Critical issue with PCI-E device

Our PCI-E frame grabbers do not work properly on the Jetson TX1 platform but they do run on another AArch64 platform (X-Gene based).

After a short while the acquisition rate dramatically drops and the linux system becomes unresponsive.

When the problem occurs ioread*() calls onto grabber’s mapped registers do take an excessive amount of time (more than 1 ms) to complete and this causes the system unresponsiveness as these ioreads occur frequently and from ISR too.

The PCI-E protocol analyzer we have used shows that when the system is broken:

  • read requests from the Jetson reach our grabber which responds as expected without delay (less than 5µs)
  • the delay between the response sent by the grabber and the time the driver on the Jetson "sees" the response returned from ioread*() is very long: ~1.3ms
  • there is no more DLLP UpdateFC packets coming from the Jetson TX1 for a very long period of time (before the issue occurs, all DLLP UpdateFC packets are coming on a regular basis)

Here are some facts and trials:

  • we have multiple Jetson TX1, they all behave the same way
  • the system never recovers from the slowed down behavior, rebooting the Jetson is needed to go back to a normal situation
  • we have tried with L4T r24.1, r24.2 and r24.2.1
  • forcing PCI-E to gen 1 exhibits the bug more quickly: would the problem be related to data transfers reaching the bandwidth limit?
  • changing EMC clock rate seems to improve the situation but does not solve it: the acquisitions run normally for a longer period of time
  • running jetson_clocks.sh does not solve it either
  • on r24.2.1 we have removed the line iommus = <&smmu TEGRA_SWGROUP_AFI> in arch/arm64/boot/dts/tegra210-jetson-cv-base-p2597-2180-a00.dts, this did not solve the problem but slightly reduced the bandwidth
  • as suggested in https://devtalk.nvidia.com/default/topic/979635/jetson-tx1/ethernet-speed-increases-when-micro-usb-2-0-connector-is-connected/2 we tried without success to set /sys/kernel/debug/clock/floor.rate to /sys/kernel/debug/clock/floor.sclk/max
  • adding extra PCI kernel debugging does not reveal any problem

Finally, we have noticed that the tegra linux kernel config sets CONFIG_PSTORE_RTRACE=y which defines pstore_register_rtrace() used inside __raw_write*() and __raw_read*() functions, these ones are used inside ioread*() and iowrite*() macros: this suggests that you are investigating issues with ioreads/iowrites on the tegra platform. Is that correct?

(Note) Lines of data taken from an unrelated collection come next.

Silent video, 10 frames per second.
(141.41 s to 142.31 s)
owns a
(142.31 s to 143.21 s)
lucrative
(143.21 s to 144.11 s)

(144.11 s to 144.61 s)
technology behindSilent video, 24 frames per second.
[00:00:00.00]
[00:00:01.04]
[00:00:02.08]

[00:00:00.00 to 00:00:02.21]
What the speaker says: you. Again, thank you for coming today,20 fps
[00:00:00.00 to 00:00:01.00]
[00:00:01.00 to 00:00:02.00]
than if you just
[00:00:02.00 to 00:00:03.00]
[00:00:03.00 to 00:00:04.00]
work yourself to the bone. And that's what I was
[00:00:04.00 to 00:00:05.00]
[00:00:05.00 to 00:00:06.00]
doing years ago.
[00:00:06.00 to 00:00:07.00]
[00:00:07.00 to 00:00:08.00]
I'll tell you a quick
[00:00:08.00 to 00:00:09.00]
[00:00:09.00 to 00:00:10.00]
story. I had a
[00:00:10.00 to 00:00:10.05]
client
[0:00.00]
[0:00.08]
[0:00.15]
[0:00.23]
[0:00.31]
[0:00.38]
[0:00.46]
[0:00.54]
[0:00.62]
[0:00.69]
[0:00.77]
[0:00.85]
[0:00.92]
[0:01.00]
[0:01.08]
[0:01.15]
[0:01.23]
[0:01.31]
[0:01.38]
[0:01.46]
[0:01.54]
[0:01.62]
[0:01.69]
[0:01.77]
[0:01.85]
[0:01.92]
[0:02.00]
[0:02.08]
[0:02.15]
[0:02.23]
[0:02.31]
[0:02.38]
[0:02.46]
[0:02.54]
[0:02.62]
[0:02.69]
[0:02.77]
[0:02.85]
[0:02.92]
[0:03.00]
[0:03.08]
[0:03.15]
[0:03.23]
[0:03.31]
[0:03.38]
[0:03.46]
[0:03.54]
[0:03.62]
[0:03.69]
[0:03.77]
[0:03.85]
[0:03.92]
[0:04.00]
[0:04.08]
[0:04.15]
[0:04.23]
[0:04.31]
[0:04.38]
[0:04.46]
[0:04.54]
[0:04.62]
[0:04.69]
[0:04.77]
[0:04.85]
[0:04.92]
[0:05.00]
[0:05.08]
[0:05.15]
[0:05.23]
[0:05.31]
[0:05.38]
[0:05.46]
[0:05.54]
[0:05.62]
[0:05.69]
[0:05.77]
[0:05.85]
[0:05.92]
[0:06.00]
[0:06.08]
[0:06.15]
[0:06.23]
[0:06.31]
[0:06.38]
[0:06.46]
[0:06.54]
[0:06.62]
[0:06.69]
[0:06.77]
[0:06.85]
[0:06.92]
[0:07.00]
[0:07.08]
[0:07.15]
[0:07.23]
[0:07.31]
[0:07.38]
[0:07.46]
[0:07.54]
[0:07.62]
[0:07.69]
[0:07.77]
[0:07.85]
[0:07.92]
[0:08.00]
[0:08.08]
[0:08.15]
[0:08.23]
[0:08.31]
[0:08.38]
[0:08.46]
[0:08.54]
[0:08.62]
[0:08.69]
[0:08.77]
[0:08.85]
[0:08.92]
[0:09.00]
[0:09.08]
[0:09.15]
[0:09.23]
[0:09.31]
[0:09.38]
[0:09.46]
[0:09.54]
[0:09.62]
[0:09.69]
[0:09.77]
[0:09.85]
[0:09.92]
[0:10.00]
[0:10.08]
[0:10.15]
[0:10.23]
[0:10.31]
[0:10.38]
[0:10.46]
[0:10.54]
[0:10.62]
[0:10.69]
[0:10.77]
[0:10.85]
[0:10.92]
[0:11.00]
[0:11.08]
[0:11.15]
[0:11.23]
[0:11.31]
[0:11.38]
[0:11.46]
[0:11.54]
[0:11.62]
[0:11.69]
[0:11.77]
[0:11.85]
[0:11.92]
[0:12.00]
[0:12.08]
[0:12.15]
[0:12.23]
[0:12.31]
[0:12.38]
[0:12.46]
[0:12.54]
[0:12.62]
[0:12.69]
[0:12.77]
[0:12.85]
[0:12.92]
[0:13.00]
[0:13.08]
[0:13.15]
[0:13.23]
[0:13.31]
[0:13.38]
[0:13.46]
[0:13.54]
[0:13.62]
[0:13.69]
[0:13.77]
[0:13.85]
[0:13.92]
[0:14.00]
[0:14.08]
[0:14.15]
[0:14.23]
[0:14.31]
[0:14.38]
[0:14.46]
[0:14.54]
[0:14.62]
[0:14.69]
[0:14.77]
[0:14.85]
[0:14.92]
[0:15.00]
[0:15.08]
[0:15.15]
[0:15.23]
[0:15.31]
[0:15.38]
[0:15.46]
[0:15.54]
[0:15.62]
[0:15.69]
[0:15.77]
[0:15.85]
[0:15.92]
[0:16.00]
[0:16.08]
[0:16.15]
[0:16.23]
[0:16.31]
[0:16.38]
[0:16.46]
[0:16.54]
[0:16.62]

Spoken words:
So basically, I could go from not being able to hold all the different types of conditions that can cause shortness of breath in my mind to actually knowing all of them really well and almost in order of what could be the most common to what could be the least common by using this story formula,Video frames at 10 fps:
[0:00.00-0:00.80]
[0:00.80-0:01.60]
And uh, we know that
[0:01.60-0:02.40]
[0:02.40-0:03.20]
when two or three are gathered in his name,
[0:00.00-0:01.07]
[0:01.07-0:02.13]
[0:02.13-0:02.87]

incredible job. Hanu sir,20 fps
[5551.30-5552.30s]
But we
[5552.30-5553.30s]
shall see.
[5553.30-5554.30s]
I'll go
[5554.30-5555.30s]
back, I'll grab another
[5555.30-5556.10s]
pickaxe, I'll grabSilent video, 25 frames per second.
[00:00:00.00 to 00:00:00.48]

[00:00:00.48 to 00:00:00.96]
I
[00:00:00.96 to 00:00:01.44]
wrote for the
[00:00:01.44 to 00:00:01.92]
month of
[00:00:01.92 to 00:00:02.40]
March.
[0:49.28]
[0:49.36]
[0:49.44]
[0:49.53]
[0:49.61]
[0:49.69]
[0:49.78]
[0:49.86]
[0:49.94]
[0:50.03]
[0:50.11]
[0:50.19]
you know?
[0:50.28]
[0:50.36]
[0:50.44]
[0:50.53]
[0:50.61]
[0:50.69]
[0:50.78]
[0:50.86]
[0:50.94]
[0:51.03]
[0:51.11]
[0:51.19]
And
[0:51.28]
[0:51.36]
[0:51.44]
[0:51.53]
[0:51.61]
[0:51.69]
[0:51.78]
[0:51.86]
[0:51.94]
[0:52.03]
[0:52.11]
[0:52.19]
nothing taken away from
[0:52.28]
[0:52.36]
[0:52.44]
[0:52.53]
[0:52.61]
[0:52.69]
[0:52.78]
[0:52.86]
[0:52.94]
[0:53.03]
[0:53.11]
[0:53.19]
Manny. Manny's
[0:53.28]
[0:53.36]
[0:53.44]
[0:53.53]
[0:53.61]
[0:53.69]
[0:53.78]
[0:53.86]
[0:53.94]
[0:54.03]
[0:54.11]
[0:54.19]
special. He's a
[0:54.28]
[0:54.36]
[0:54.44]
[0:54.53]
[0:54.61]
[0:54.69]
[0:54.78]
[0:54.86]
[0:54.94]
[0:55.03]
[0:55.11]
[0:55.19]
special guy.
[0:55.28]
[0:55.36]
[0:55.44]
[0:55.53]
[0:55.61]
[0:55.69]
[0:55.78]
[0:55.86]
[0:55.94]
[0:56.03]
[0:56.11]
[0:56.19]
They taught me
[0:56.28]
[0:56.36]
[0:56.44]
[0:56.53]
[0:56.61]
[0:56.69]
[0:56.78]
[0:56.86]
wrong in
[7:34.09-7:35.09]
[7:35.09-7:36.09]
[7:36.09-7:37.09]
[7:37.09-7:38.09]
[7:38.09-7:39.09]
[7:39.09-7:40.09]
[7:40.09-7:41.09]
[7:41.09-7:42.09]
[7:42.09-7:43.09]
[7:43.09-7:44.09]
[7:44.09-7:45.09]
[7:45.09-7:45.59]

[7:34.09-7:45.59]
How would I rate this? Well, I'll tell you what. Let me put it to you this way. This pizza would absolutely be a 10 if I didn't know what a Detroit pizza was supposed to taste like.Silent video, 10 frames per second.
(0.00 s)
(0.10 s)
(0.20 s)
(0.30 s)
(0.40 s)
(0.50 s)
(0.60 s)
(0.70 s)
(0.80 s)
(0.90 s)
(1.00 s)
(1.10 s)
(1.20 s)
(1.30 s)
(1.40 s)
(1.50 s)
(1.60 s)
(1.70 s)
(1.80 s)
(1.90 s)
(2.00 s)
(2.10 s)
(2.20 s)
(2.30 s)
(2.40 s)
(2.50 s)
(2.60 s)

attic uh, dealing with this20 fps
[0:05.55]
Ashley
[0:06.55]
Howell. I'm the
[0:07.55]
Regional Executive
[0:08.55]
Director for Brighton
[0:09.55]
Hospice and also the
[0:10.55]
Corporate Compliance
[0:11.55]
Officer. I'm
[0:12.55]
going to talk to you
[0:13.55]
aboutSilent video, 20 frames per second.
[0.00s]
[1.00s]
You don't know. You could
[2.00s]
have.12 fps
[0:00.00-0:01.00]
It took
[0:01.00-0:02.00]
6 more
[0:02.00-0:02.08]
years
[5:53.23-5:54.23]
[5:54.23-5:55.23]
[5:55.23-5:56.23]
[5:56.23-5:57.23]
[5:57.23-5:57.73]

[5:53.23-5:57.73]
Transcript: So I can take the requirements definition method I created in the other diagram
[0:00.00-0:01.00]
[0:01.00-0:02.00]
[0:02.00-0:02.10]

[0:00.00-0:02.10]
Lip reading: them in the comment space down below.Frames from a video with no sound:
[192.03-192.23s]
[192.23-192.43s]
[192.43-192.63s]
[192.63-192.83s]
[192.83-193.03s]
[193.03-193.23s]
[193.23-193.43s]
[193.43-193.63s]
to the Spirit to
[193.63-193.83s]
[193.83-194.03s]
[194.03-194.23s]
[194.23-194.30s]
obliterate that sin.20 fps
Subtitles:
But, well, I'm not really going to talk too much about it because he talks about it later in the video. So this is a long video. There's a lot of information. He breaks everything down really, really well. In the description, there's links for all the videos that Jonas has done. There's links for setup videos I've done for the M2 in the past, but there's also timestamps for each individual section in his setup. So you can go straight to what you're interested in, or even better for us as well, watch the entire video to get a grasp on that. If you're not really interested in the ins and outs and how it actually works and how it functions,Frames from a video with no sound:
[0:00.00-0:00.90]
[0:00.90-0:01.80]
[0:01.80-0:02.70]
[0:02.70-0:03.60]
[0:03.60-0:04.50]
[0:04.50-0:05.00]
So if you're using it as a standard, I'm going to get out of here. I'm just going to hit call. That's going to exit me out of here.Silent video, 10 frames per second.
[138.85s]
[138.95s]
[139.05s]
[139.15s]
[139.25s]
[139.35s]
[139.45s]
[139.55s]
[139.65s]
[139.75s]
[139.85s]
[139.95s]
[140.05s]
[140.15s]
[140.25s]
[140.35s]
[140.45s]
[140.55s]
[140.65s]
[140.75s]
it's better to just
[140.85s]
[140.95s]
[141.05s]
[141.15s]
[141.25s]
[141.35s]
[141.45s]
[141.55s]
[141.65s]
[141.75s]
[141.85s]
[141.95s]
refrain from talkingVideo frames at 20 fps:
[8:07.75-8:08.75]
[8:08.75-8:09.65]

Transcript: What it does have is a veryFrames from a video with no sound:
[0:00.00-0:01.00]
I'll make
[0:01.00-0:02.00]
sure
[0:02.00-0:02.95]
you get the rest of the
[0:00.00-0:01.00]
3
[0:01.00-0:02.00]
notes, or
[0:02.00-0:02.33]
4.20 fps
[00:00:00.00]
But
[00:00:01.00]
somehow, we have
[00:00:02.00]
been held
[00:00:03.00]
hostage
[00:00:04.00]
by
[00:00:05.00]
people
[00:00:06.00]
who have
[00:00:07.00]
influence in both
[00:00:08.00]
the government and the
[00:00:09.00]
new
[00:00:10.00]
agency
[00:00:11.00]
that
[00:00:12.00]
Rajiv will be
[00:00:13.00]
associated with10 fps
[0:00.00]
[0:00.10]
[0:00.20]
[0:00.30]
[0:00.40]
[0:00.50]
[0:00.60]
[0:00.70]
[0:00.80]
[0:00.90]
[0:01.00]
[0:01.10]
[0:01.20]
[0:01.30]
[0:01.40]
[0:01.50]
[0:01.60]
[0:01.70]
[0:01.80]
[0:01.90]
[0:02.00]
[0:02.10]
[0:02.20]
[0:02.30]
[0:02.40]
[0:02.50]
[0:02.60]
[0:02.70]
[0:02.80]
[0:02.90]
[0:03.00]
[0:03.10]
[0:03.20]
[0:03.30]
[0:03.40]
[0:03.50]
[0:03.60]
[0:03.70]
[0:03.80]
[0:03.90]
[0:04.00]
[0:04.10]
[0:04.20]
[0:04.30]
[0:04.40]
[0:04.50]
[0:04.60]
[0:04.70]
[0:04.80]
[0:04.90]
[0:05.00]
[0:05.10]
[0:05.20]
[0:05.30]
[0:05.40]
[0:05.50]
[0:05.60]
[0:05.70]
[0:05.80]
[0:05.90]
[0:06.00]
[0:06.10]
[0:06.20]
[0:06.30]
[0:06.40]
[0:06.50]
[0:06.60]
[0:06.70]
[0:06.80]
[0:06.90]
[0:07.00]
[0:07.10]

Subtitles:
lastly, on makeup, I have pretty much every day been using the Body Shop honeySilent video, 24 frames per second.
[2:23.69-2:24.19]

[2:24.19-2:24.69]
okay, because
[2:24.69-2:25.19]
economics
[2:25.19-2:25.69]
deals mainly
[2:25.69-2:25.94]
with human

Would you have some advices to help us solve this critical issue?
Thank you.

couple of follow up questions

  1. What exactly is this ‘slowed down’ behavior? you mean your application runs slow and rest of the system is responsive? like shell etc? or the entire system becomes unresponsive?
  2. Did you try disabling CONFIG_PSTORE_RTRACE config?
  3. Are there any error prints in the log? (running ‘dmesg -n 8’ increases the log level that gets printed to console). If yes, can you please attach the log?
  4. Does your device support any of ASPM states? If yes, can you please try adding ‘pcie_aspm=off’ to kernel command line (to disable ASPM completely)?

We don’t have any outstanding issues with register read/writes at this point. Given that you are using ioread()/iowrite() APIs, Is your device exposing IO resource to system? (most of the devices expose MEM resource)